Due to the coronavirus pandemic and the economic impact, many people have had to resort to taking out loans or finding ways to minimize debt repayments. This has led to consumers becoming especially concerned about how the current economic conditions might affect their financial situation. This not only includes their levels of debts as they stand now, but also their longer-term credit score.
There are also concerns with ‘payment holidays’, where consumers are allowed a period of non-payments. According to consumer rights group Which?, this may help people to avoid real-time problems but it can also lead to future concerns with credit reference agencies and lenders and ultimately the credit scores of individuals.
To look at the matter further, Digital Journal caught up with Steve Smith, CEO of fintech Finicity. Smith has been looking into the looming credit crisis, consumer concern about finances and credit due to the current economic crisis and how banks and lenders should respond
Smith notes that as the world looks to 2021 with hopes for an economic recovery, then "strong consumer credit will be one of the last steps in this recovery. While consumer confidence remains stable and more government aid will provide a temporary boost, credit scores lag. I expect that we’ll see credit scores decline later in 2021."

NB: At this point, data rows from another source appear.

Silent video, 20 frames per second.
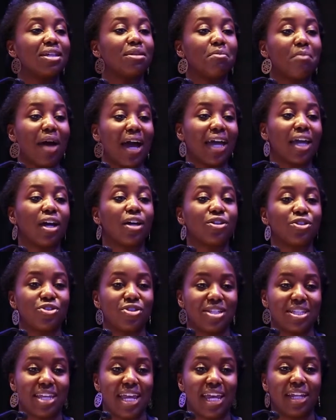in my
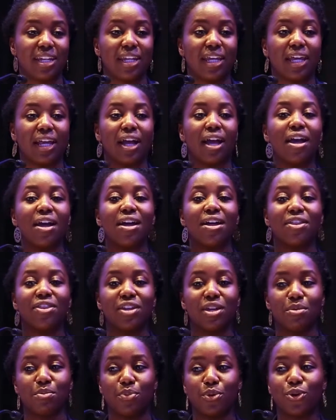understanding
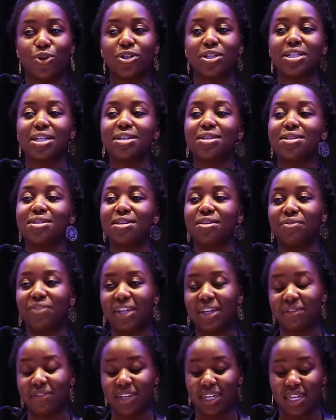the importance of
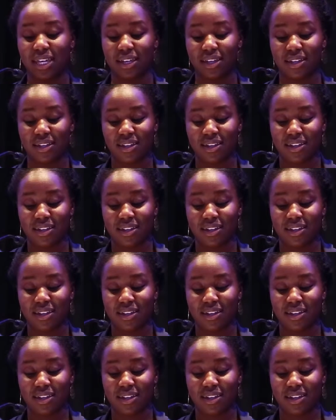giving.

Considering recent Finicity data, Smith assesses a survey conducted in 2020 that "anticipates this credit crisis: nearly two-thirds of consumers (65 percent) are concerned their credit score will go down in the next 6 months because of the pandemic, and 70 percent think the need for a better credit review process is more urgent because of this economic downturn."
Based on these findings, Smith recommends that: "Banks and financial institutions will need to look past lagging indicators such as traditional credit scores, and I believe we’ll see an expansion of platforms like open banking for a more complete, real-time view into individual and organizational financial health."